In his book Introduction to the Differential Equations of Physics, German physicist Ludwig Hopf opens with the following statement:
Any differential equation expresses a relation between derivatives or between derivatives and given functions of the variables. It thus establishes a relation between the increments of certain quantities and these quantities themselves. This property of a differential equation makes it the natural expression of the principle of causality which is the foundation of exact natural science. the ancient Greeks established laws of nature in which certain relation between numbers (harmony of spheres) or certain shapes of bodies played a privileged role. The law was supposed to state something about a process as a whole, or about the complete shape of a body. In more recent times (Galileo, Newton, etc.) a different concept has been adopted. We do not try to establish a relation between all phases of a process immediately, but only between one phase and the next. A law of this type may express, for example, how a certain state will develop in the immediate future, or it may describe the influence of the state of a certain particle on the particles in the immediate neighbourhood. Thus we have a procedure for the description of a law of nature in terms of small (mathematically speaking, infinitesimal) differences of time and space. The increments with which the law is concerned appear as derivatives, i.e., as the limits of the quotient of the increments of the variables which describe the process over the increment of space or time in wihch this development takes place. A law of nature of this form is the expression of the relation between one state and the neighbouring (in time or space) states and therefore represents a special form of the principle of causality.
The whole issue of causality is an important one for both scientific and theological reasons, and I want to touch on one of each.
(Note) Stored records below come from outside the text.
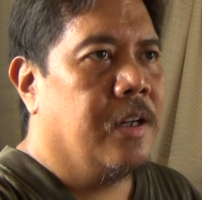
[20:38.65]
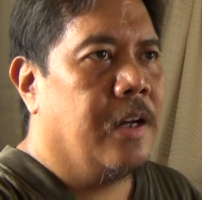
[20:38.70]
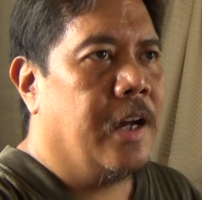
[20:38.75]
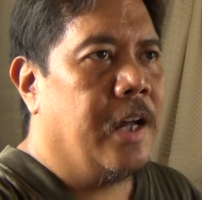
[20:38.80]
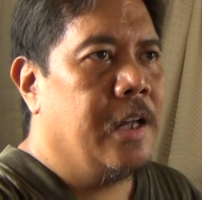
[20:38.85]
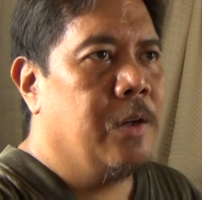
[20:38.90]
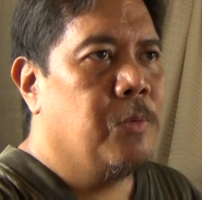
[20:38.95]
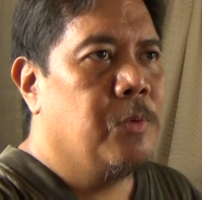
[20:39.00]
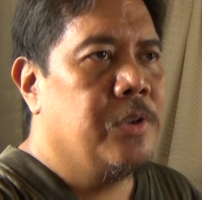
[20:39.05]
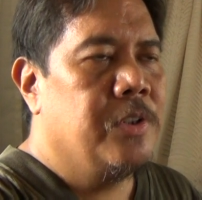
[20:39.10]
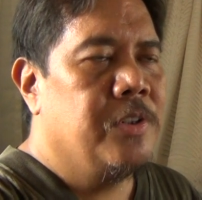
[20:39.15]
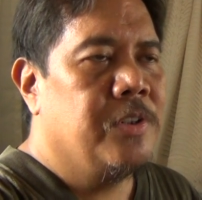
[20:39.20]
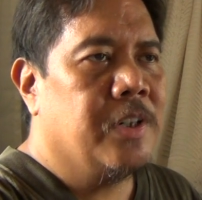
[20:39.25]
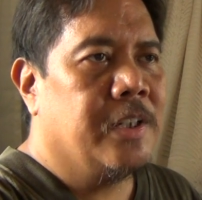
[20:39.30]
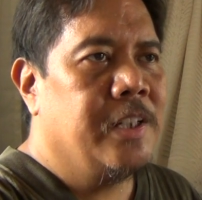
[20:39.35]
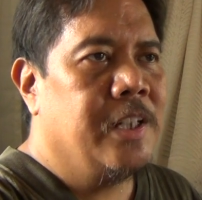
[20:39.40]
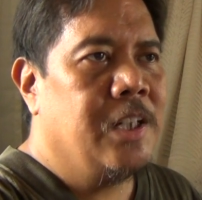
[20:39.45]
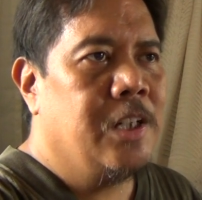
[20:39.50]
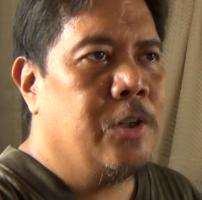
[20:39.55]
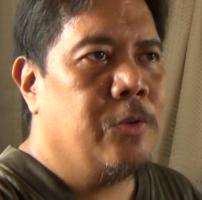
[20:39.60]
I would
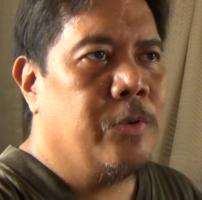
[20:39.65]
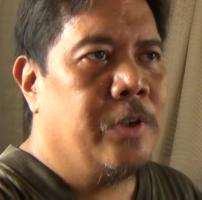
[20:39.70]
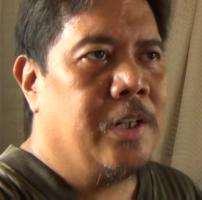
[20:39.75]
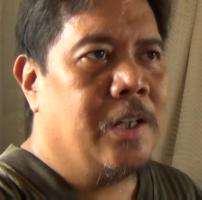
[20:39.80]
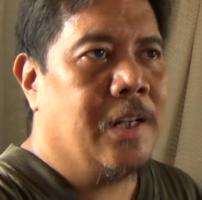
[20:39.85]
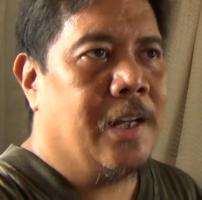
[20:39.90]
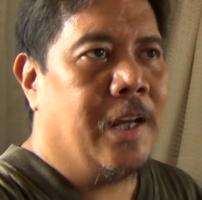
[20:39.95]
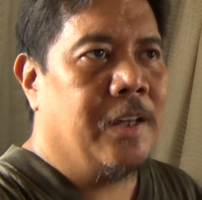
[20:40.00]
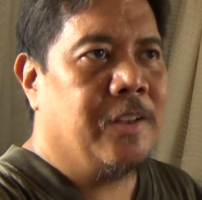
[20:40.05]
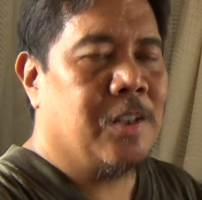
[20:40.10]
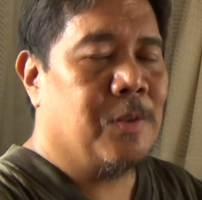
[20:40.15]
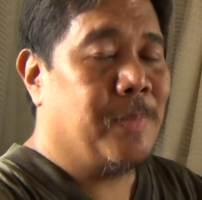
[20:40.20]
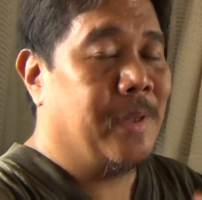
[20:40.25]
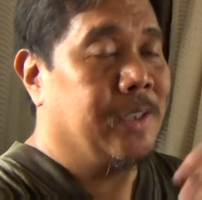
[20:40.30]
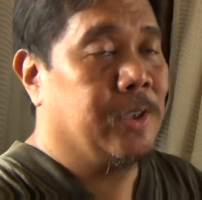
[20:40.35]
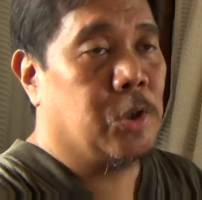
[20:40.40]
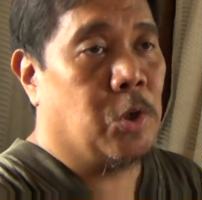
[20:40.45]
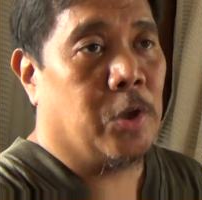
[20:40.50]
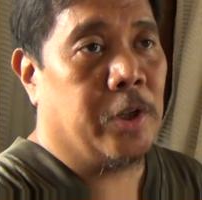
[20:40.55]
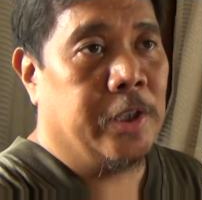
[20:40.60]
suddenly realize
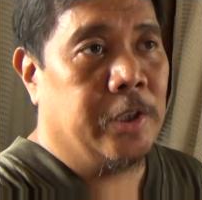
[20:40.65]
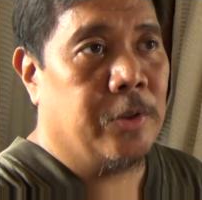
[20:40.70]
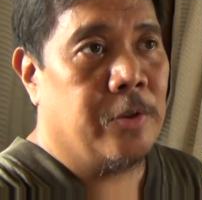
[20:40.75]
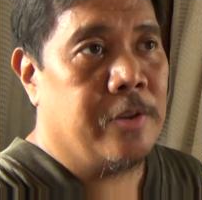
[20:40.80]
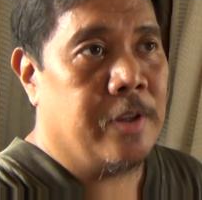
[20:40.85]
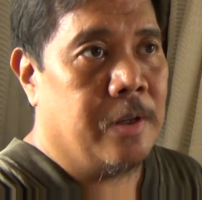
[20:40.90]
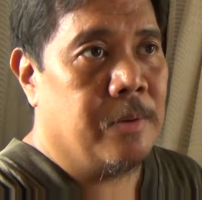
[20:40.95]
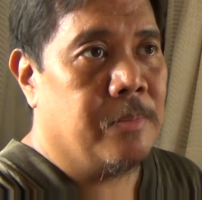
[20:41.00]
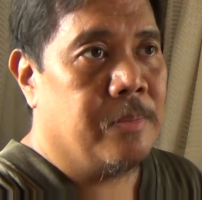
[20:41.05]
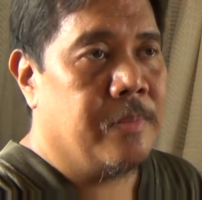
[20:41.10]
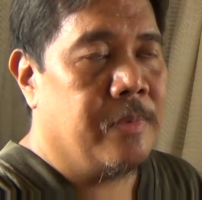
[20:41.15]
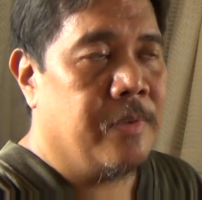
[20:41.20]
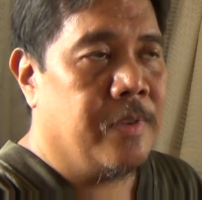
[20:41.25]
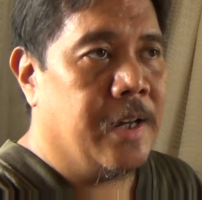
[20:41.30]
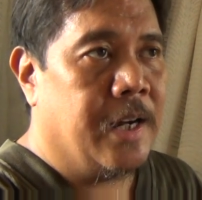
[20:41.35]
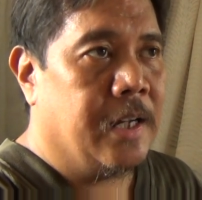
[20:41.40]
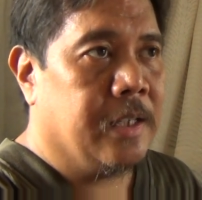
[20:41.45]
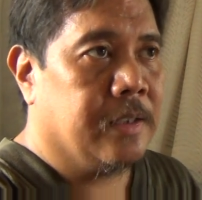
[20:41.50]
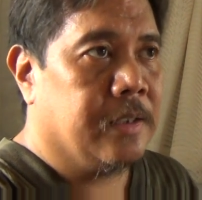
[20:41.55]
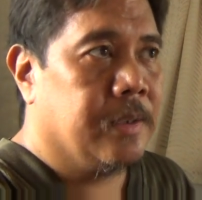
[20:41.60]
upon talking to them
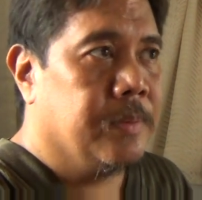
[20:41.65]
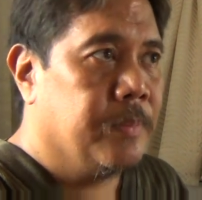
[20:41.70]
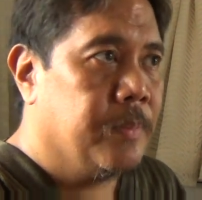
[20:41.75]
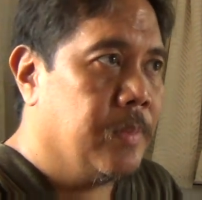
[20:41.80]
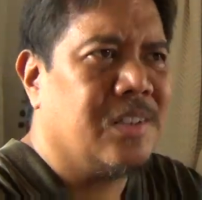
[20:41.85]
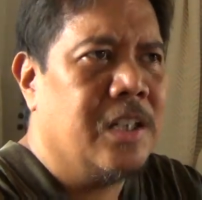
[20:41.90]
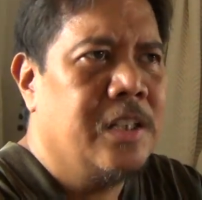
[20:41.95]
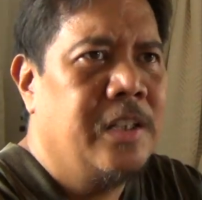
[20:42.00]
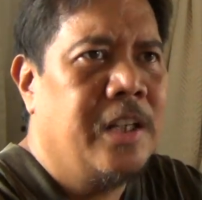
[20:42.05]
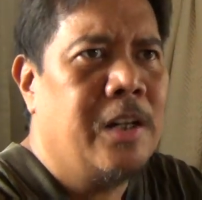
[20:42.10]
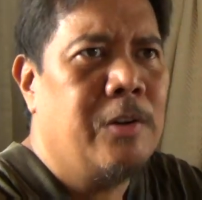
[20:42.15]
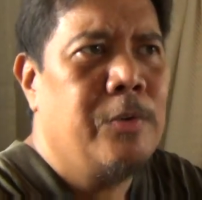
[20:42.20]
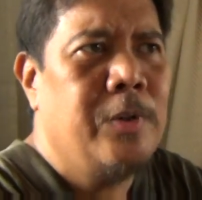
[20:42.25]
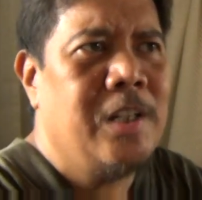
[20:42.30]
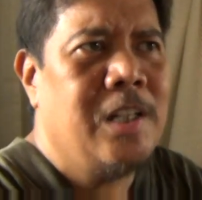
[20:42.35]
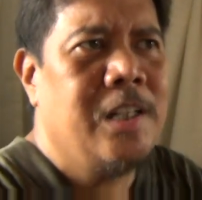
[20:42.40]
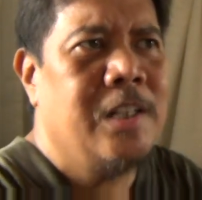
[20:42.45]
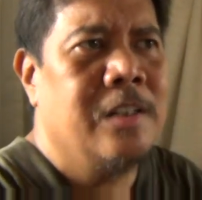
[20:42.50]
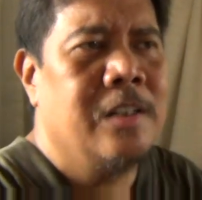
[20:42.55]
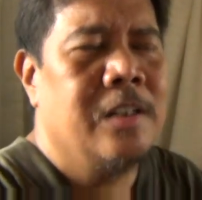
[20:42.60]
that they're
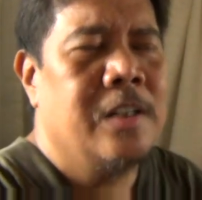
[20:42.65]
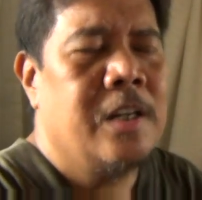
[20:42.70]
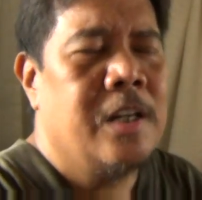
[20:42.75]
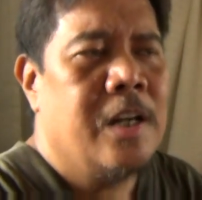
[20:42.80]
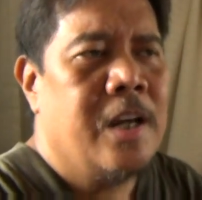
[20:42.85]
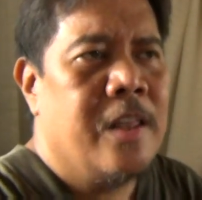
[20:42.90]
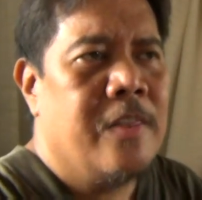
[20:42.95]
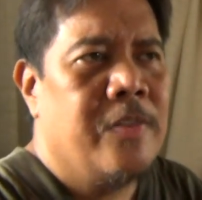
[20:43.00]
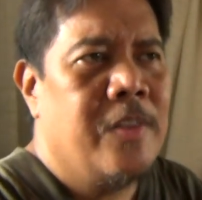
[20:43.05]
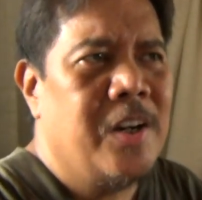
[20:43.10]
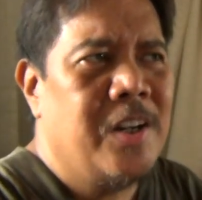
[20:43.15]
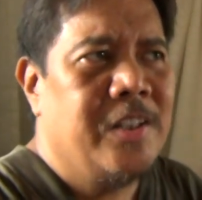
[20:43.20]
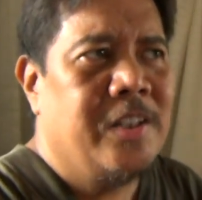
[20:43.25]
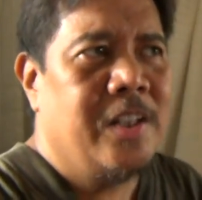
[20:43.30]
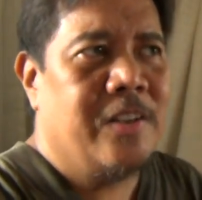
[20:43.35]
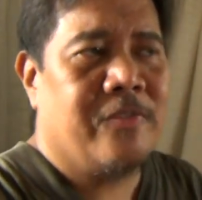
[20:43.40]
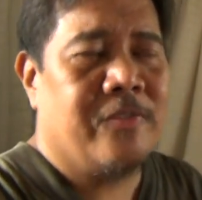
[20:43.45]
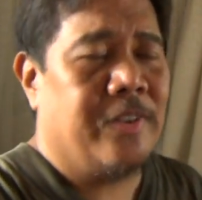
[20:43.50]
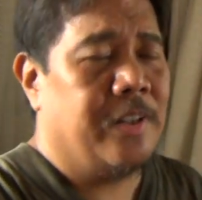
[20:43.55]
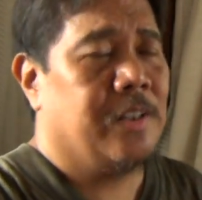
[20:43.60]
really they're
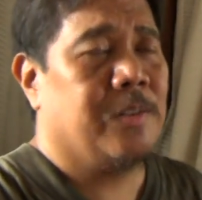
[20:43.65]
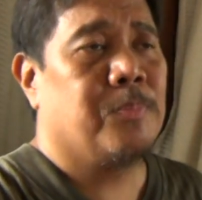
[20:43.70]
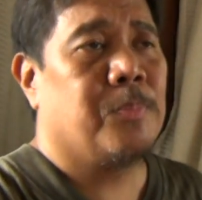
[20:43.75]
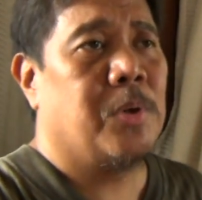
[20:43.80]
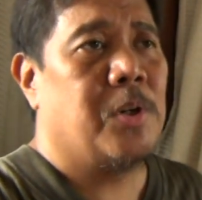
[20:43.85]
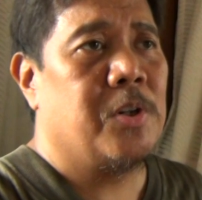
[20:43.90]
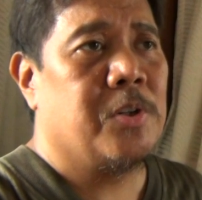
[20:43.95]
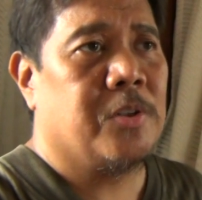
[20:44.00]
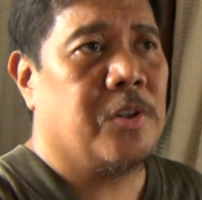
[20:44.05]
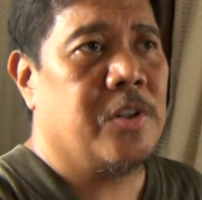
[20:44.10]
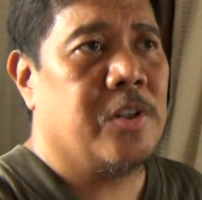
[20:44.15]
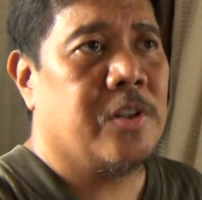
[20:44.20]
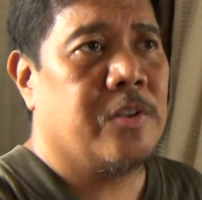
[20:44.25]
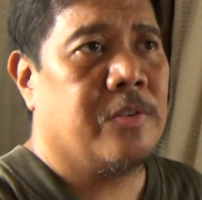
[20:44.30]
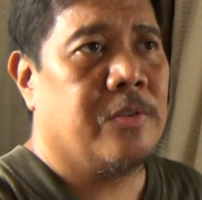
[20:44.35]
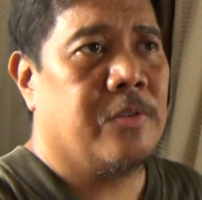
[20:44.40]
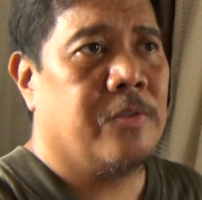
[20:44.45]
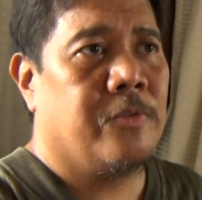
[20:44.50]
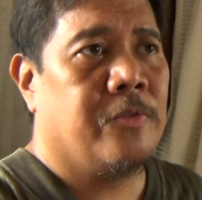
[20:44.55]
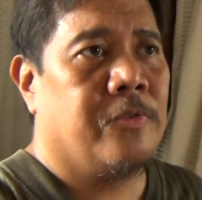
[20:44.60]
different
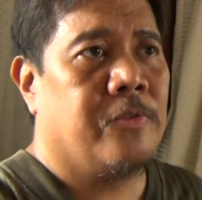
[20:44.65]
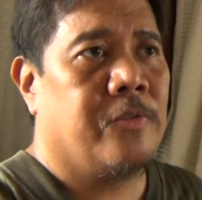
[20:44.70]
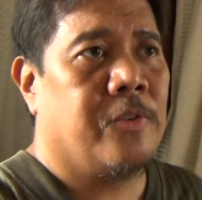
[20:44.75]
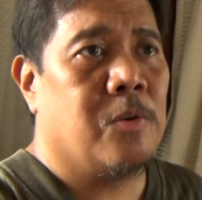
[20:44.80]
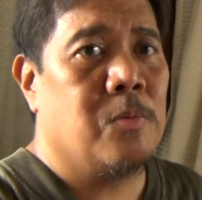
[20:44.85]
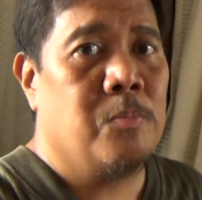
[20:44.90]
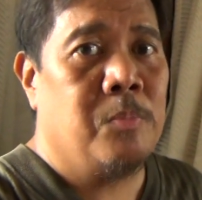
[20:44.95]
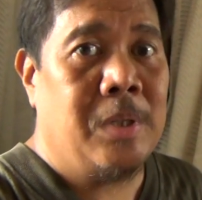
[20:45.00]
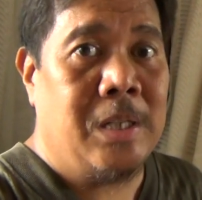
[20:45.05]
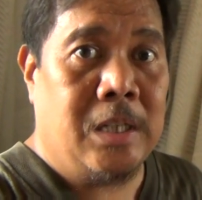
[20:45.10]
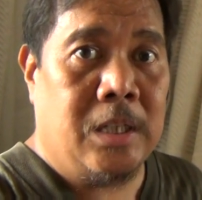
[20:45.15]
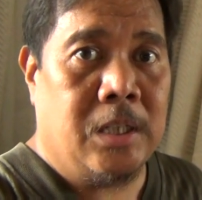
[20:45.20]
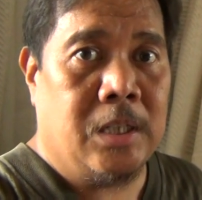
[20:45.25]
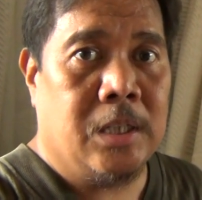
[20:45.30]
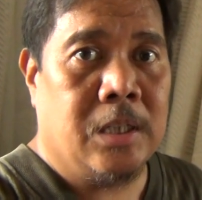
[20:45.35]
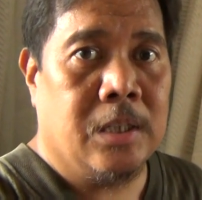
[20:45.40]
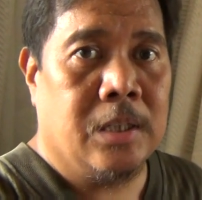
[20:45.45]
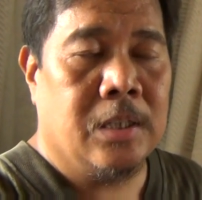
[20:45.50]
persons from me.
Every event that takes place in the universe is a result of an event before it. Those events in turn are the results of those which have gone before. All of these events form a chain which leads back to the first cause. The need for the first cause is one of St. Thomas Aquinas’ proofs of God’s existence:
The second way is from the nature of the efficient cause. In the world of sense we find there is an order of efficient causes. There is no case known (neither is it, indeed, possible) in which a thing is found to be the efficient cause of itself; for so it would be prior to itself, which is impossible. Now in efficient causes it is not possible to go on to infinity, because in all efficient causes following in order, the first is the cause of the intermediate cause, and the intermediate is the cause of the ultimate cause, whether the intermediate cause be several, or only one. Now to take away the cause is to take away the effect. Therefore, if there be no first cause among efficient causes, there will be no ultimate, nor any intermediate cause. But if in efficient causes it is possible to go on to infinity, there will be no first efficient cause, neither will there be an ultimate effect, nor any intermediate efficient causes; all of which is plainly false. Therefore it is necessary to admit a first efficient cause, to which everyone gives the name of God.
Although, as Hopf points out, our understanding of how that causality actually works in the physical universe is different from the Greeks (and Thomas Aquinas worked in a Greek concept of natural philosophy) the truth of the importance of causality is undiminished.
To determine what comes after is a major reason for differential equations, which contain three elements: the equation itself, the initial conditions and the boundary conditions. Once we have these, we can predict the behaviour of a system. In some cases we can do so with a “simple” equation, others require discretisation and numerical modelling. And that leads to our second point.
It’s interesting that Hopf speaks of “exact natural science.” Today much of science and engineering is driven by probabalistic considerations, which in turn lead to statistical analysis. Probability and statistics is a very useful tool, but not a substitute for the understanding of the actual mechanisms by which things work. The actual mechanisms (physical laws, etc.) are what cause the phenomena which we record as statistics, not the other way around. The fact that there are variations in these should not blind us to the core reality.
The advent of computers with broad-based number crunching abilities has only inflated our overconfidence in such methods. It is essential, however, that we understand the why of phenomena as well as the what. We must both be able to quantify the results and the correct causes of what is going on around us. Two recent debacles illustrate this.
The first is the climate change fiasco we’ve been treated to of late. Removing the dissimulation (as opposed to simulation) of some involved in the science, the core problem is that we do not as of yet have a model of global climate sufficiently comprehensive so that we can dispense with reliance on the statistics and project what will happen with a reasonable degree of confidence. Part of the problem is the core problem in chaos theory: minor variations in initial conditions lead to major variations in the results. But without such a model we are bereft with a definitive “why” as much as “what.”
The second is our financial collapse. The models developed of the elaborate credit structure were fine as far as they went. But ultimately they were divorced from sustainable reality because they did not take in to consideration all of the factors, many of which were obvious to those with raw experience.
The issue of causality is one that is central to our understanding of the universe.